= Pamphilus (painter) =

Macedonian painter

Pamphilus of Amphipolis (Ancient Greek: Πάμφιλος, fourth century BC) was a Macedonian painter and head of Sicyonian school. Under his influence painting became a regular part of Greek classical education, and a number of his pupils went on to become well-known painters.

==Career==

Pamphilus was the disciple of Eupompus, the founder of the Sicyonian school of painting, and worked to establish this school. Of his own works we have mostly scanty accounts; but he was well known and respected as a teacher of his style of art. Among those who paid price for his tuition were Melanthius, Pausias and Apelles the painter of Alexander the Great.

According to Pliny, Pamphilus was an educated man, both in literacy and mathematics. He promoted the importance of education to the development of skilful painting.

==Legacy==
The prominence of Pamphilus' school of painting contributed to the acceptance of painting as important to the education of noble youth.
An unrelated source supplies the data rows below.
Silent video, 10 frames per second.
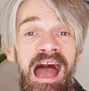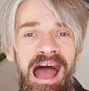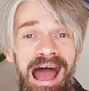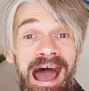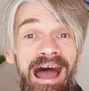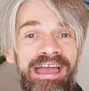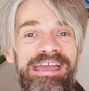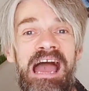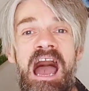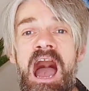Hi,
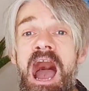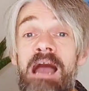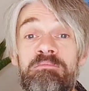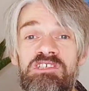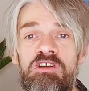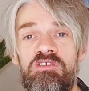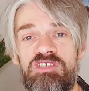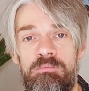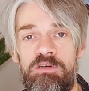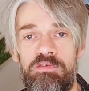I'm Scott
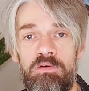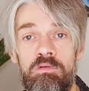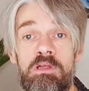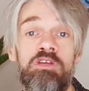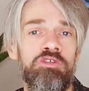Somerville,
His ideas about the incorporation of mathematical skills in painting were quoted centuries later as evidence that painting was a science.

==Sources==
- The Ancient Library - Pamphilus (Dictionary of Greek and Roman Biography and Mythology)
- Kehayas Gounaris, Ioannis (2016). Πάμφιλος ὁ Ἀμφιπολίτης - Pamphilus the Amphipolitan. Σέρρες. ISBN 978-960-88423-8-0.